Returning to New York “with broadened experience and undiminished ambition,” he became a master printer at Wynkoop & Hallenbeck, where he met Charles David Steurer. In October 1885 at age 28, he joined with Steurer to purchase Thompson’s Bank Note and Commercial Reporter, changing the weekly publication's name to The American Banker and creating a directory of banks, The American Bank Reporter. In addition to overseeing the printing operations of The American Banker, Stumpf became its editor.

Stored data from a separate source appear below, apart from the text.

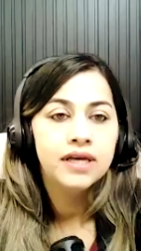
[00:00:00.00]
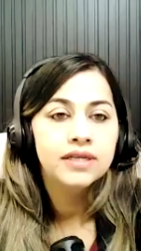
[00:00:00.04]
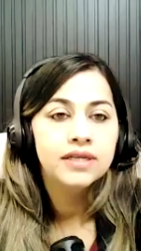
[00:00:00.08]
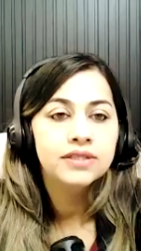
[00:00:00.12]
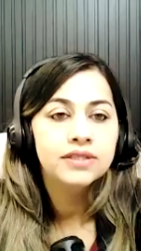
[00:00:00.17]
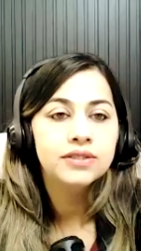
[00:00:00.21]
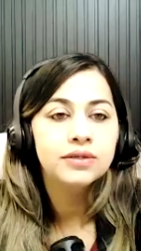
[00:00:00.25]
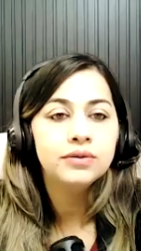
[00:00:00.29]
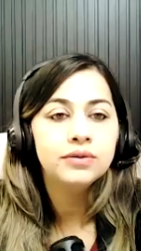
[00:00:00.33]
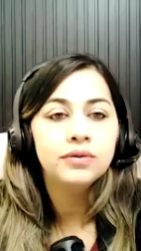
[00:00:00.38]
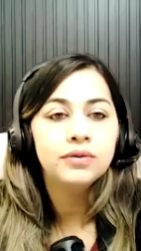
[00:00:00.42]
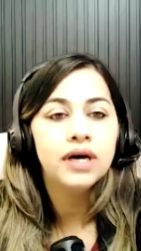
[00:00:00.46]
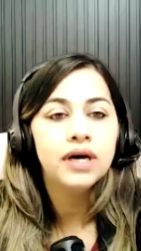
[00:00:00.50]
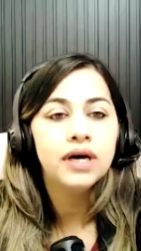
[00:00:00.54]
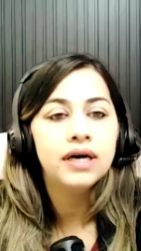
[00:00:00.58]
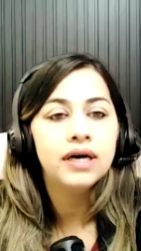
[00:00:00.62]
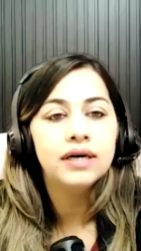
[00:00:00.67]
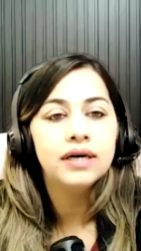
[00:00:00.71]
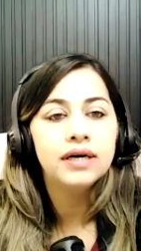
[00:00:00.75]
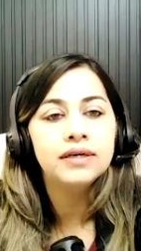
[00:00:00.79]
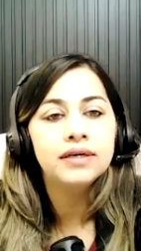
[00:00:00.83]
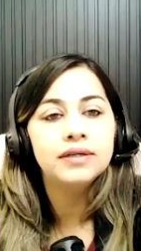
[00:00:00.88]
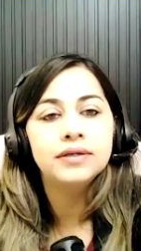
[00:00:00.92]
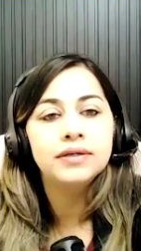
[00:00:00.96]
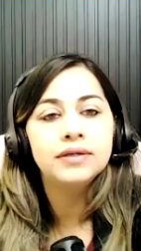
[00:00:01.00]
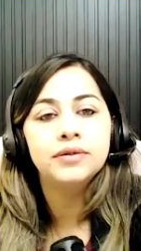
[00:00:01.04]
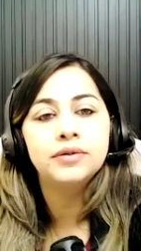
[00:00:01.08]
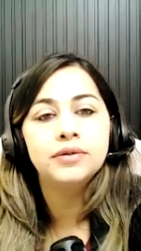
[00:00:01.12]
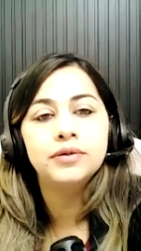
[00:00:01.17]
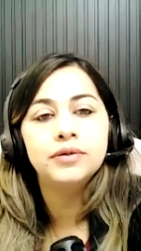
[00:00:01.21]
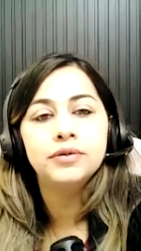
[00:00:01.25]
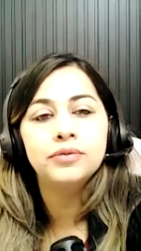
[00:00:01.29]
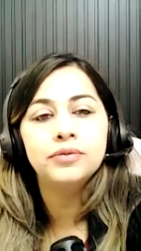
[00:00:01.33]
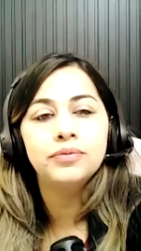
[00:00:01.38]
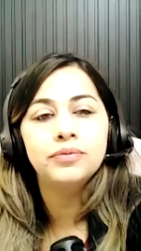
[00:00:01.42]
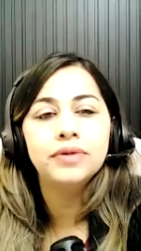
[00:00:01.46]
So uh,
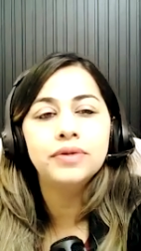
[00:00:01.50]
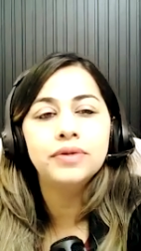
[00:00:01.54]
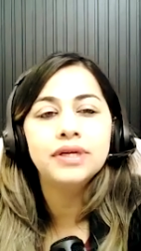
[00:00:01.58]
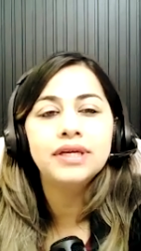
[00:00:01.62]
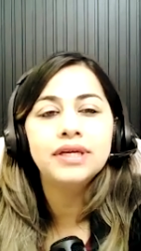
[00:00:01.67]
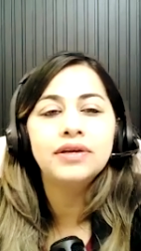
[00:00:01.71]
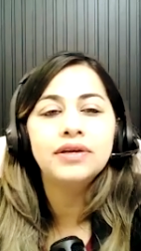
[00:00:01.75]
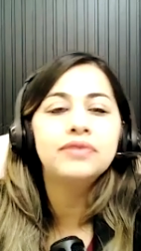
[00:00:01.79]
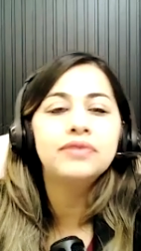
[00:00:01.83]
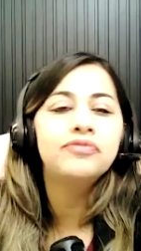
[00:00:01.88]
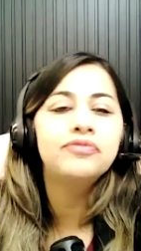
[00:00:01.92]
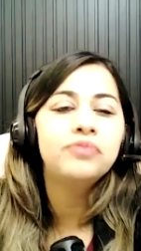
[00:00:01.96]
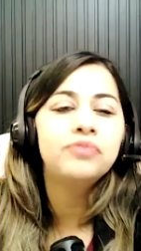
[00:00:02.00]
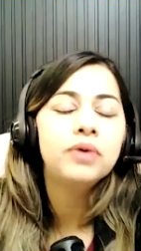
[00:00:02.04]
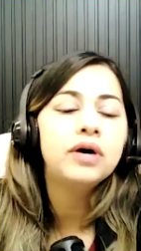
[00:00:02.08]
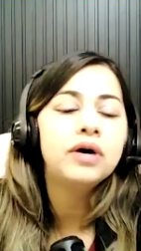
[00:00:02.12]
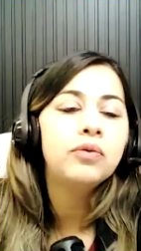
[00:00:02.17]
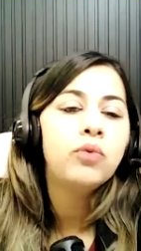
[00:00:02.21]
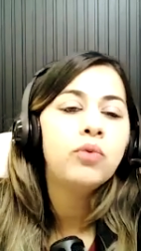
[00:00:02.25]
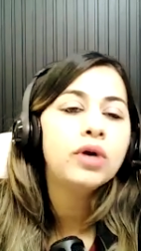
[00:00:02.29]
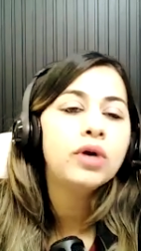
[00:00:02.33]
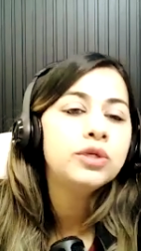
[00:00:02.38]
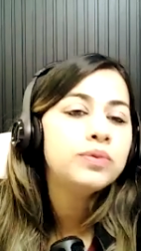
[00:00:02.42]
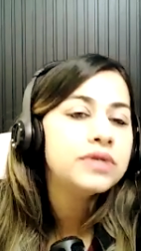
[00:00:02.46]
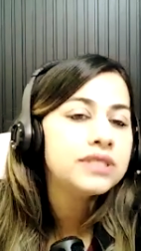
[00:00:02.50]
what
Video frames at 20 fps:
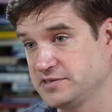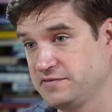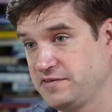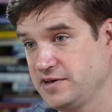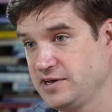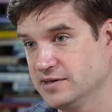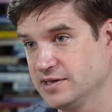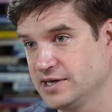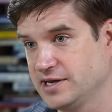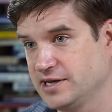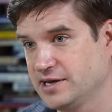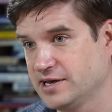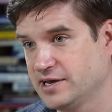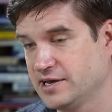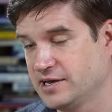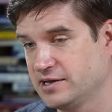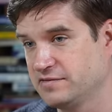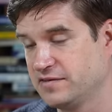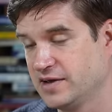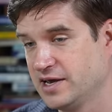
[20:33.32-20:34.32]
feeling
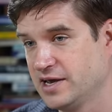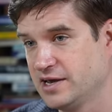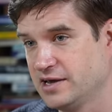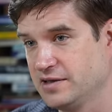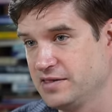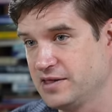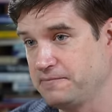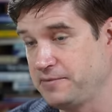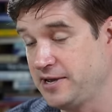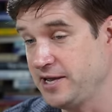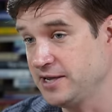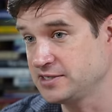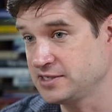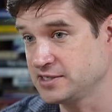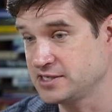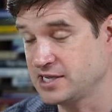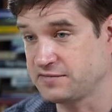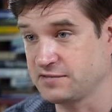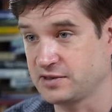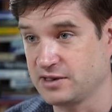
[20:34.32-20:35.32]
of the
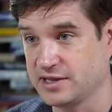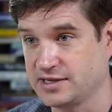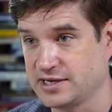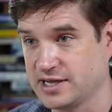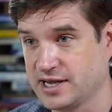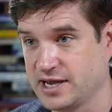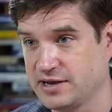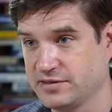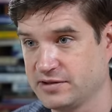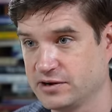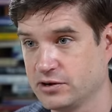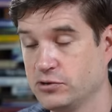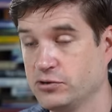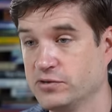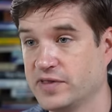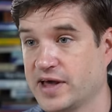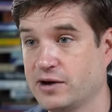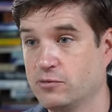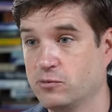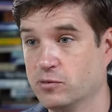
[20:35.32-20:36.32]
pieces have clicked together. Oh,
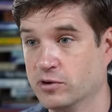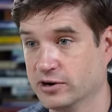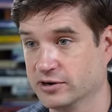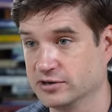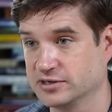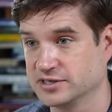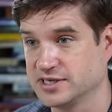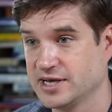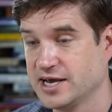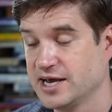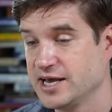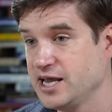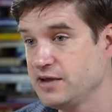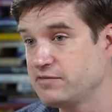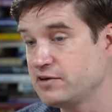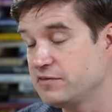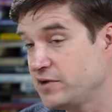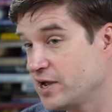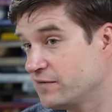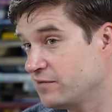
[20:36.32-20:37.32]
that works.
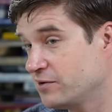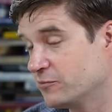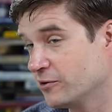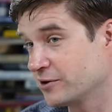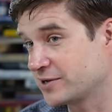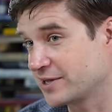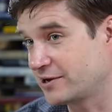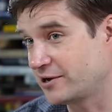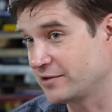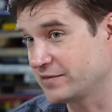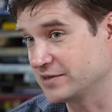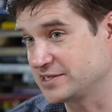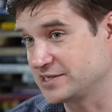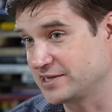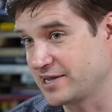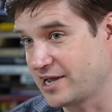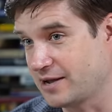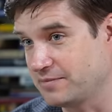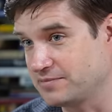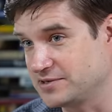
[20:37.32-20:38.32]
Even if you haven't worked out all the
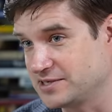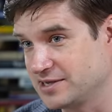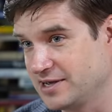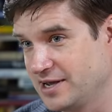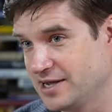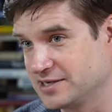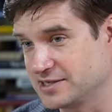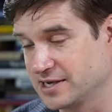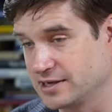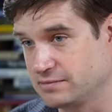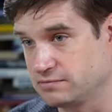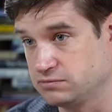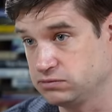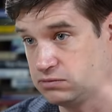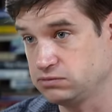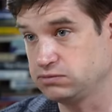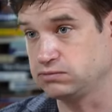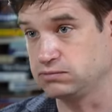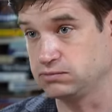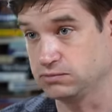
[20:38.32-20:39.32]
steps, yeah. it's like,
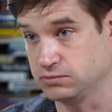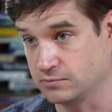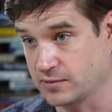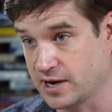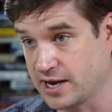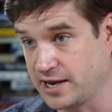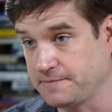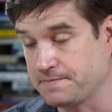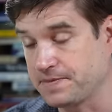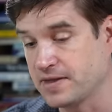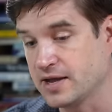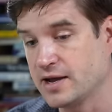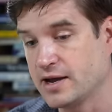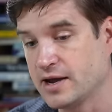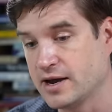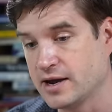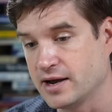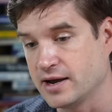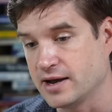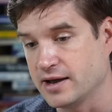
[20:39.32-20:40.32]
boom, right? Mm-hmm
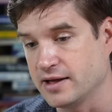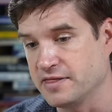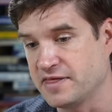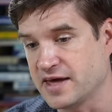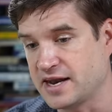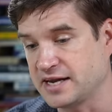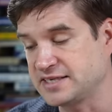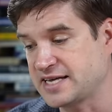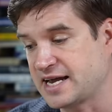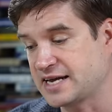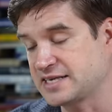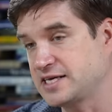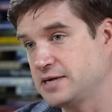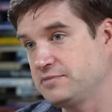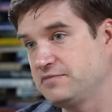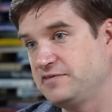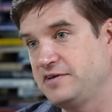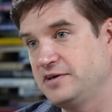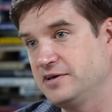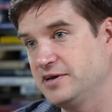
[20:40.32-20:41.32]
that exact
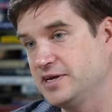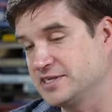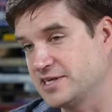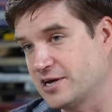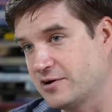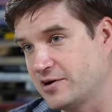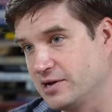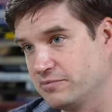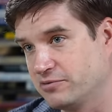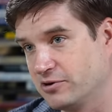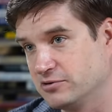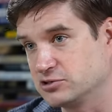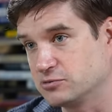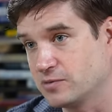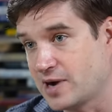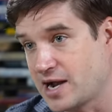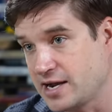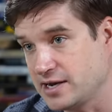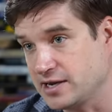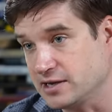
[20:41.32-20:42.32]
same feeling is how I approach
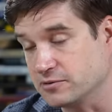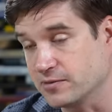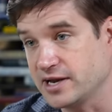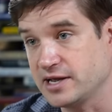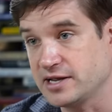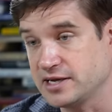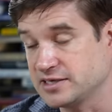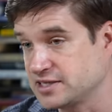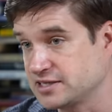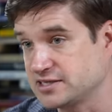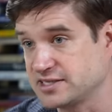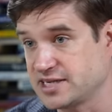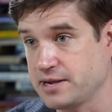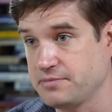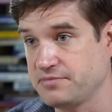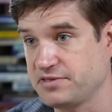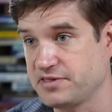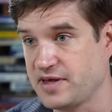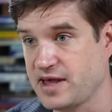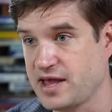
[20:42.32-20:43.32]
writing, right? It's the
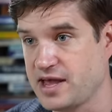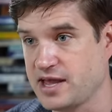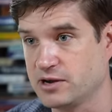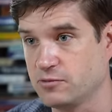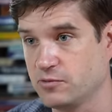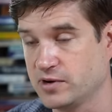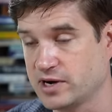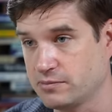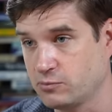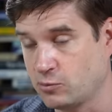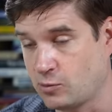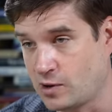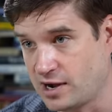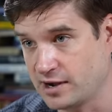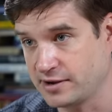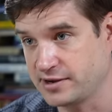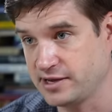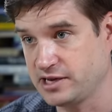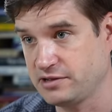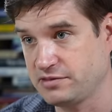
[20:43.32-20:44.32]
same thing when I'm
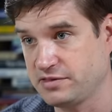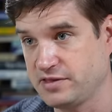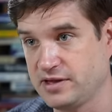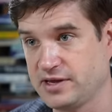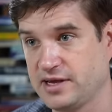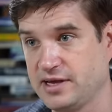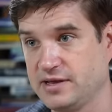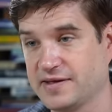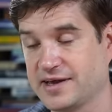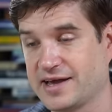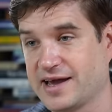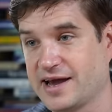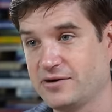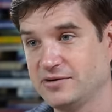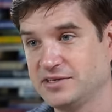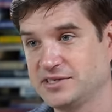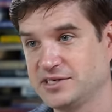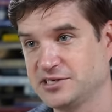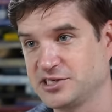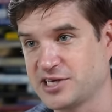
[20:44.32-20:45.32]
walking and thinking, like, how
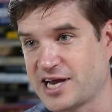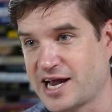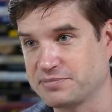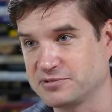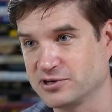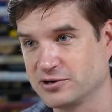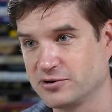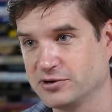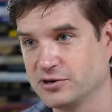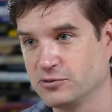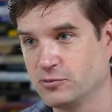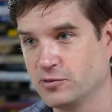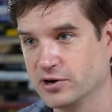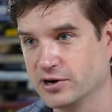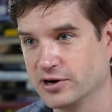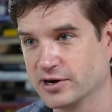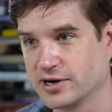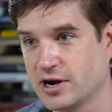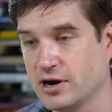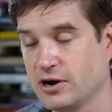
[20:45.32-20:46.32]
is this chapter going to
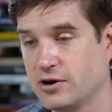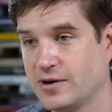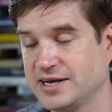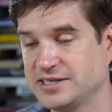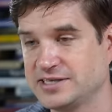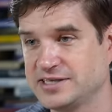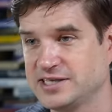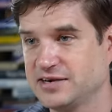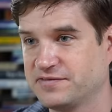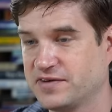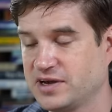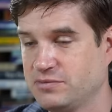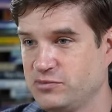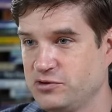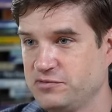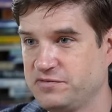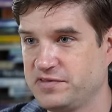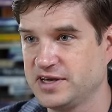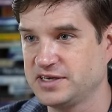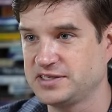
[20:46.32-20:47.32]
work? Oh, I see. If I
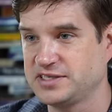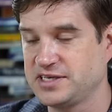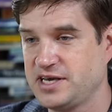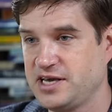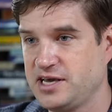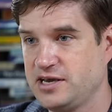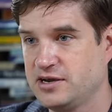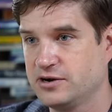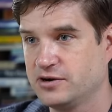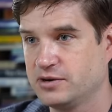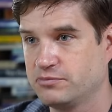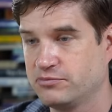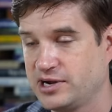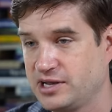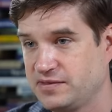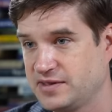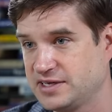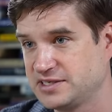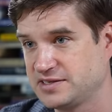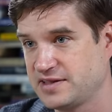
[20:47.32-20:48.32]
move this here and bring
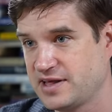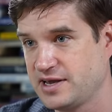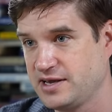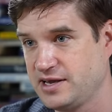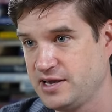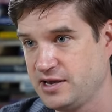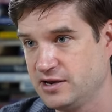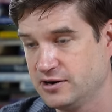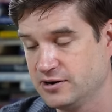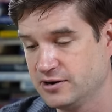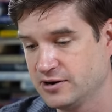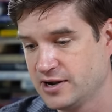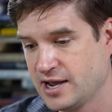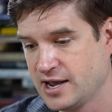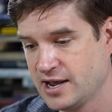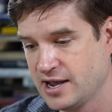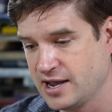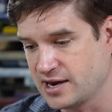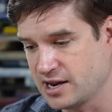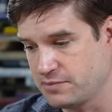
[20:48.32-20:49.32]
in this thing here
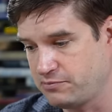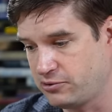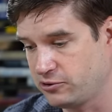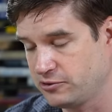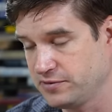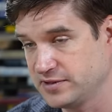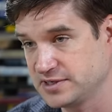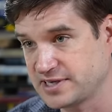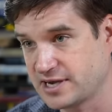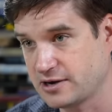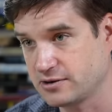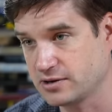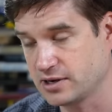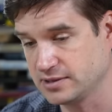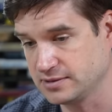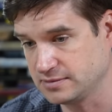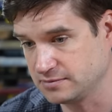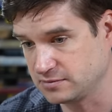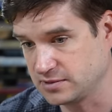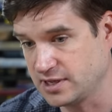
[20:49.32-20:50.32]
and I pull this out,
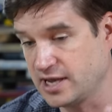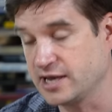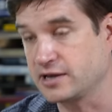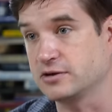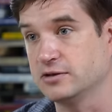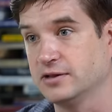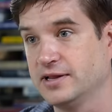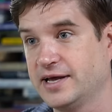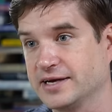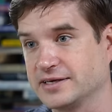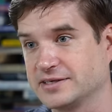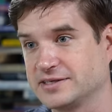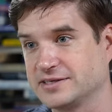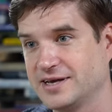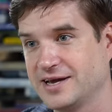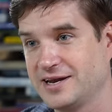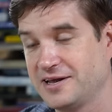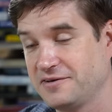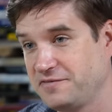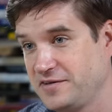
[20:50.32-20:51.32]
it clicks
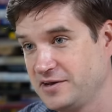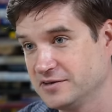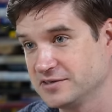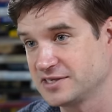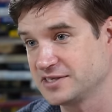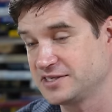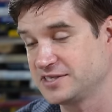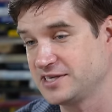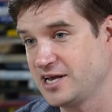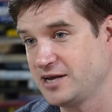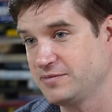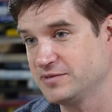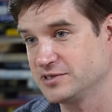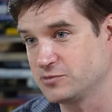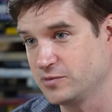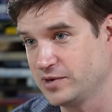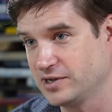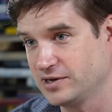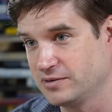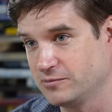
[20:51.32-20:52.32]
and it yeah. feels the same
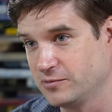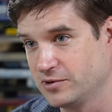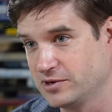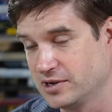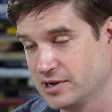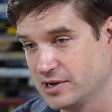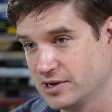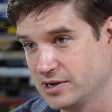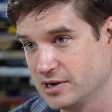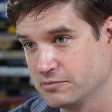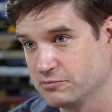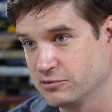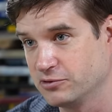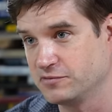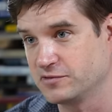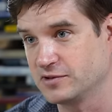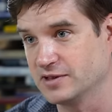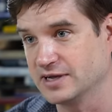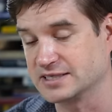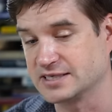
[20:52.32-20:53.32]
as when when uh, a
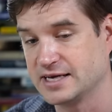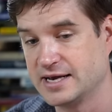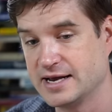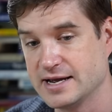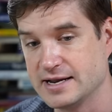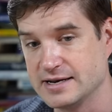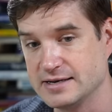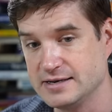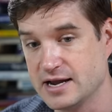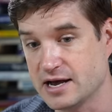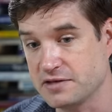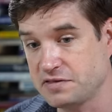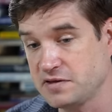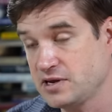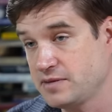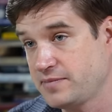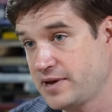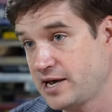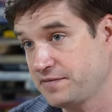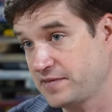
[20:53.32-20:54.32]
proof clicks.
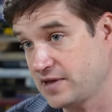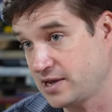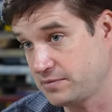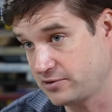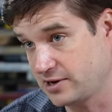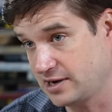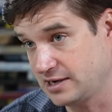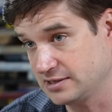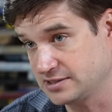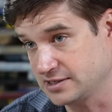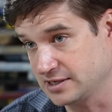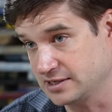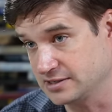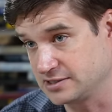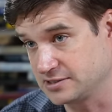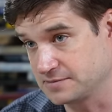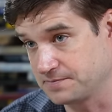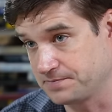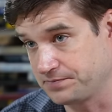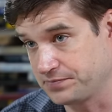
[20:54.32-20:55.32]
Nothing about that
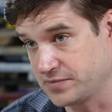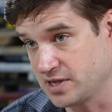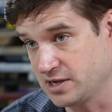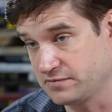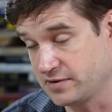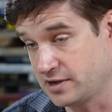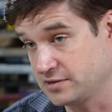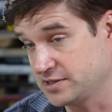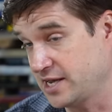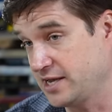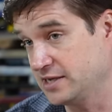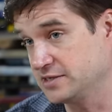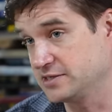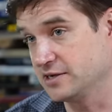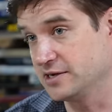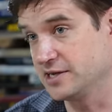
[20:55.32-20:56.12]
process involves hands on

The firm of Stumpf and Steurer acquired several publications, including Underwood's Bank Reporter in 1887, Bamberger's Legal Directory in 1889, and the Financial Examiner, also in 1889. In 1892, Stumpf and Steurer founded a legal journal, The American Lawyer, modeled on its success with The American Banker. The two newspapers survive today, but are no longer associated with one another.

In 1905, Stumpf helped to organize North Side Savings Bank, Bronx, N.Y., which operated independently until 1996, when it was acquired by North Fork Bank

Stumpf's bank directory business was eventually sold to R.L. Polk & Co.

Stumpf died on August 17, 1927, and was survived by his widow, five daughters, and two sons.